Le vent s’engouffre dans mon casque et siffle dans mes oreilles, je viens de passer la quatrième. Ces paysages de rizières continuent de défiler à toute vitesse. La moto, qui fait corps avec moi, me transporte aisément sur ces routes et c’est là qu’un sentiment de total liberté m’empare : le nord du Vietnam est à moi.
Les fesses sur la moto, la tête dans les nuages
Depuis quelques jours, avec mes amies Margo et Jenny, nous traversons cette partie enchanteresse du Vietnam. Assis sur ma moto, au milieu de ces paysages sublimes, je songe. J’ai le temps de trop réfléchir…
Les enfants et leurs parents nous saluent chaque fois que nous passons devant leur humble domicile par de chaleureux « hello ». Il semblerait que le temps se soit arrêté dans cette partie du monde car ces gens vivant très simplement sont tellement amicaux. Ces paysans (niah-koué) du Vietnam se contentent de tellement peu.
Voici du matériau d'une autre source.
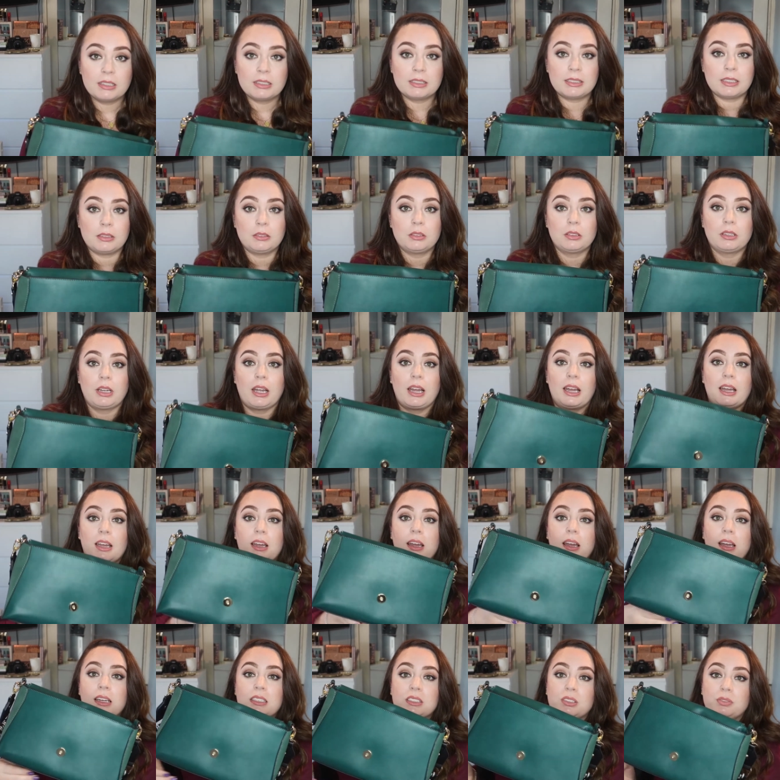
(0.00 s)
So it
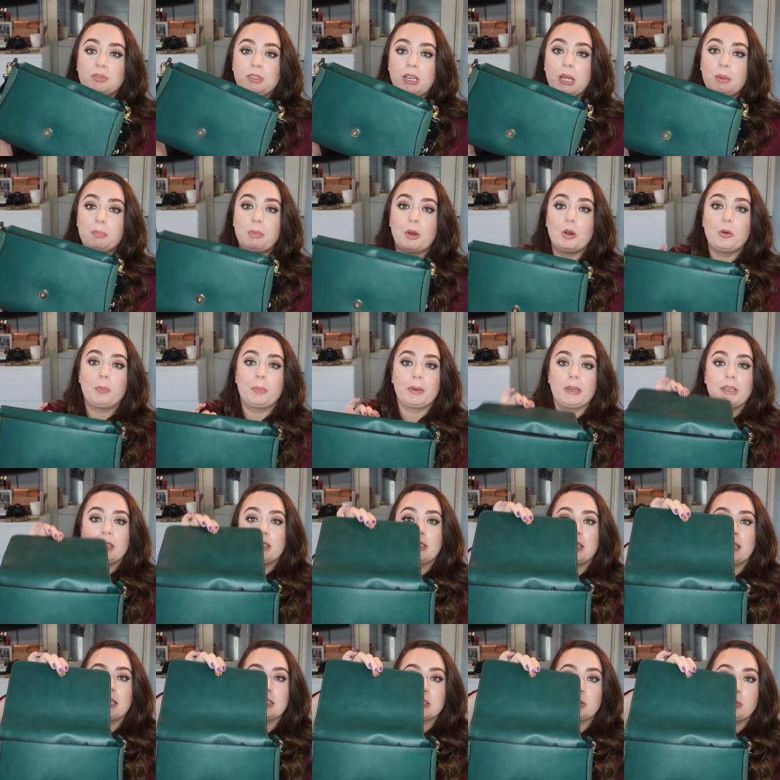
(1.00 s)
has a flap
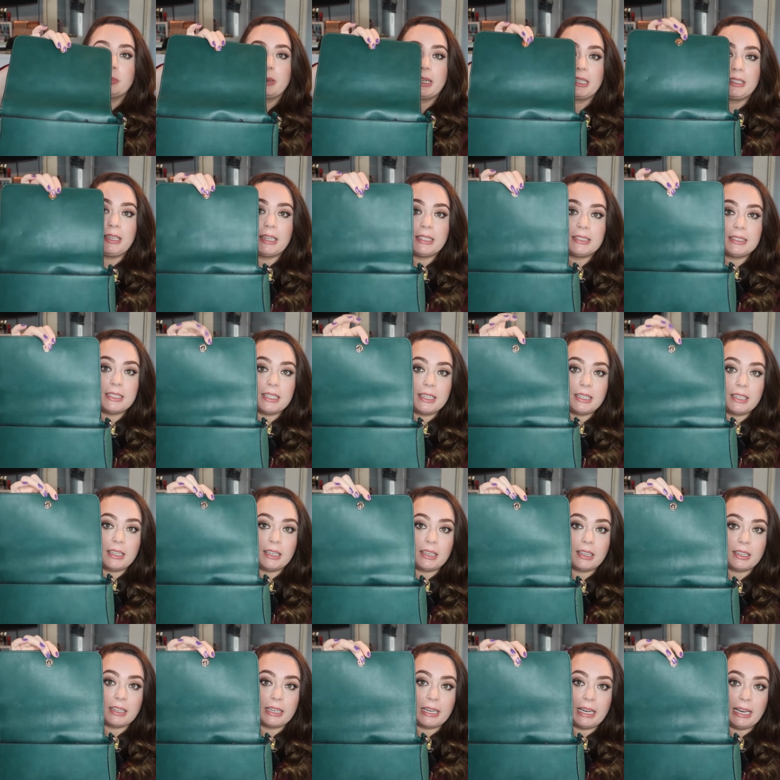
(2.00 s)
opening, has a
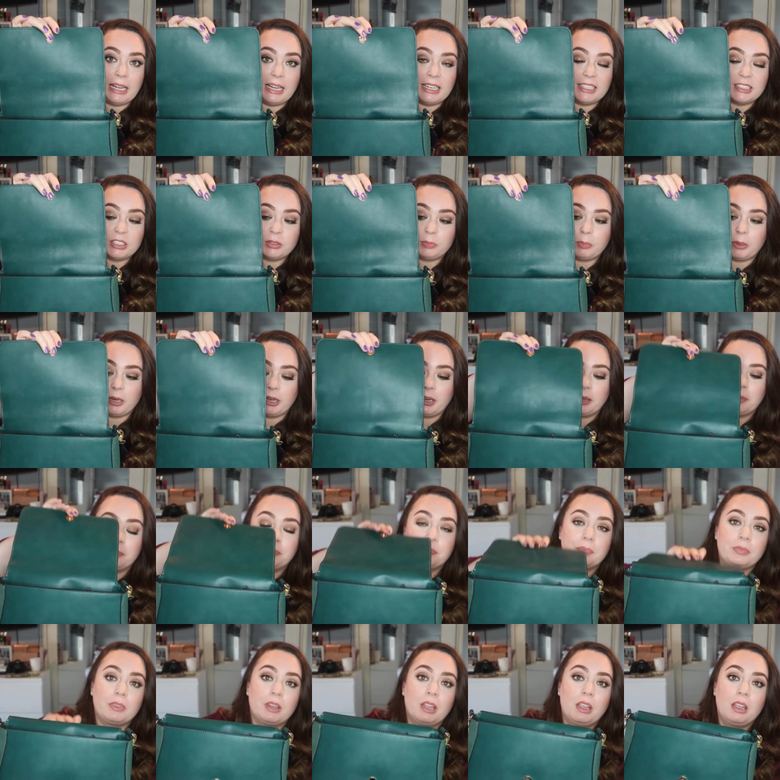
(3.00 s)
magnetic clasp on it.
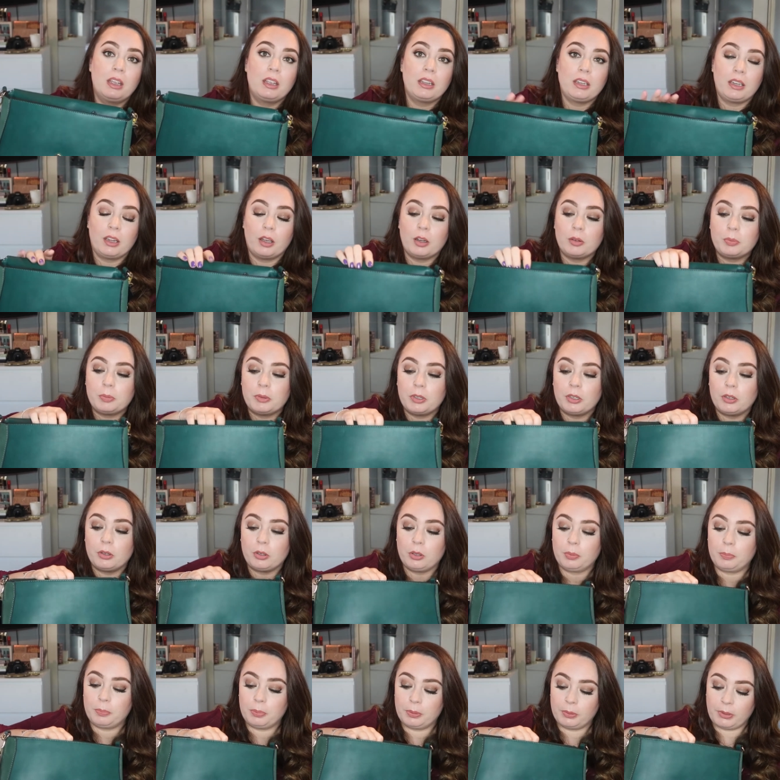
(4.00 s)
You open it
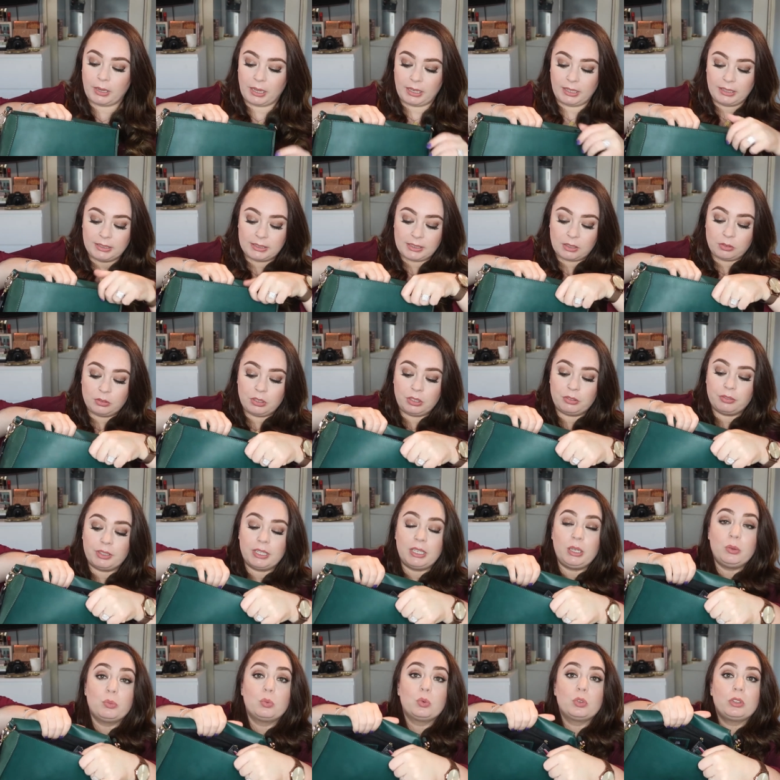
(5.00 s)
up and it's only
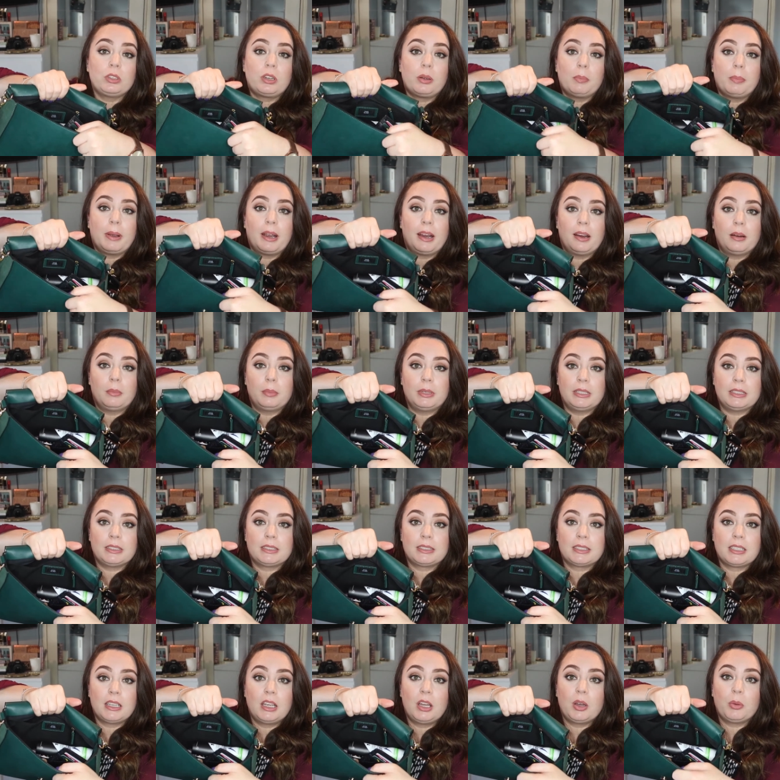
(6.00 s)
really one
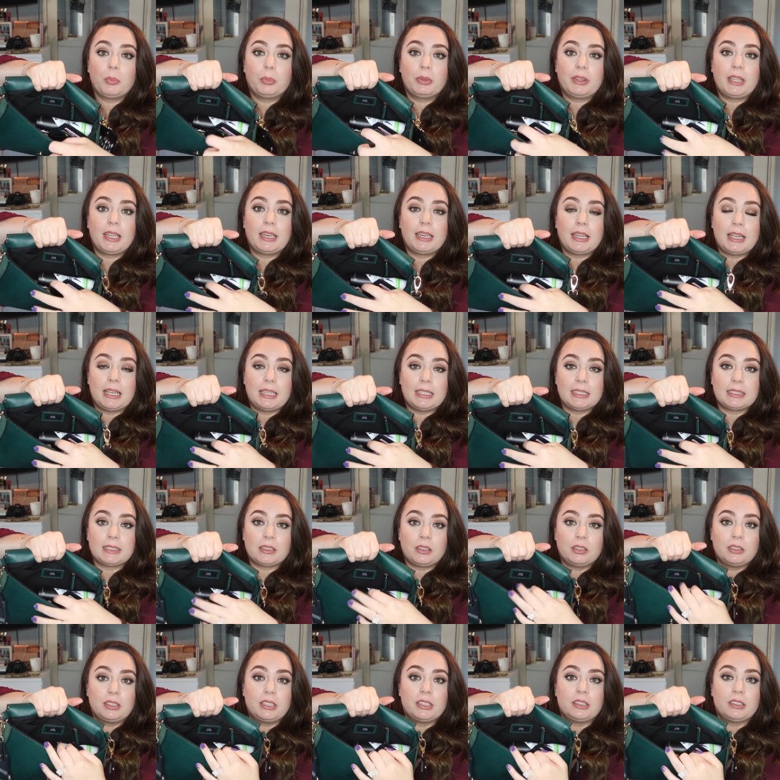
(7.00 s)
compartment, but then it has,
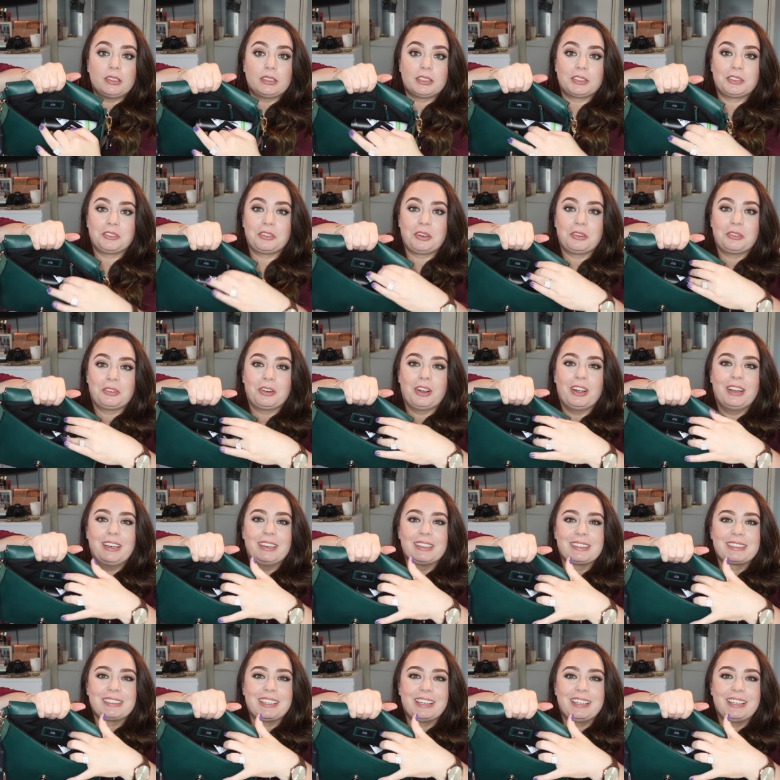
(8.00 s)
oh there is the River Island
Je me demande alors « pourquoi notre société occidentale est si loin des réalités ? Pourquoi nous rattachons-nous à toutes ces « normes » ? A toutes ces choses superflues ? Commençons d’abord par arrêter d’allumer la télévision… et vivons avec nos amis, nos voisins et nos proches. Communiquons. D’ailleurs, qui connait ses voisins ? Pas besoin, me direz-vous, c’est tous des cons ! En France pour essayer de pallier à cela, la fête des voisins a été créée ! Quelle spontanéité ! Ma foi, une riche idée pour le temps d’une soirée sans lendemain. En quelques sortes, j’ai bien peur que la recherche du bonheur, dans notre société, rime uniquement avec le mot individualisme…
Etre égoïste, synonyme de dévelopement…
J’entends à nouveau des « hello » plein de joie de vivre devant cette petite maison sur pilotis. Un garçon faisant du vélo avec ces deux sœurs cadettes m’invite à boire le thé… Assis face à lui, il est fier de me présenter sa famille, revenant à peine du champ. Nous nous asseyons, buvant le breuvage local, dans cette unique pièce où résonne à tue-tête cette télévision. Nous ne pourrons communiquer mais il était tellement heureux de me faire partager un bref instant de sa vie. Je le remercie par une poignée de main virile. A peine remonté sur mon fidèle destrier que je me remets à penser. Je me demande combien de temps encore pourrons-nous entendre ces bonjours chaleureux ? En regardant de plus près et en rentrant dans ces maisons, souvent dépourvues de sanitaires, il est bizarre de constater qu’à chaque fois une télévision est au centre de la pièce avec les dernières séries du moment. On va me dire, tu sais « Tout le monde à droit au progrès», et bien heureusement d’ailleurs. Mais cette télévision est-elle réellement synonyme de développement ? De quel développement parlons-nous ? Une avancée pour ressembler à qui, à quoi ? C’est bizarre, j’ai un goût amer dans la bouche.
Toujours installé sur ma moto, je sais que je réfléchis beaucoup trop. Encore des questions sans véritable réponse…
Trop longtemps que je suis dans cette position… je dois faire une pause. Je dois arrêter de me torturer l’esprit et profiter du moment que je vis ! Je laisse place à mon seul bonheur d’être là, privilégié de chez les privilégiés. Sois égoïste ! Je suis égoïste.
Je m’apprête donc à me stopper, conforté par les douleurs incessantes qui me parcourent le bas du dos. En plus, j’ai froid, faute à la pluie qui ne s’arrête plus de tomber depuis des heures. Les frissons me parcourent l’échine à cause de cette humidité extérieure, ce ventilateur qui me souffle sur les épaules et ces doigts qui glissent le long de mon dos. Je dormais, je rêvais. Le massage est trop bon. Je ne suis plus au milieu des rizières avec Jenny et Margo mais allongé sur cette table de massage à Nha Trang, dans le sud du Vietnam. La pluie redouble à l’extérieur, le ventilateur s’en donne à cœur joie, comme mon masseur. Je n’ai plus mal au dos et suis l’égoïste le plus heureux au monde.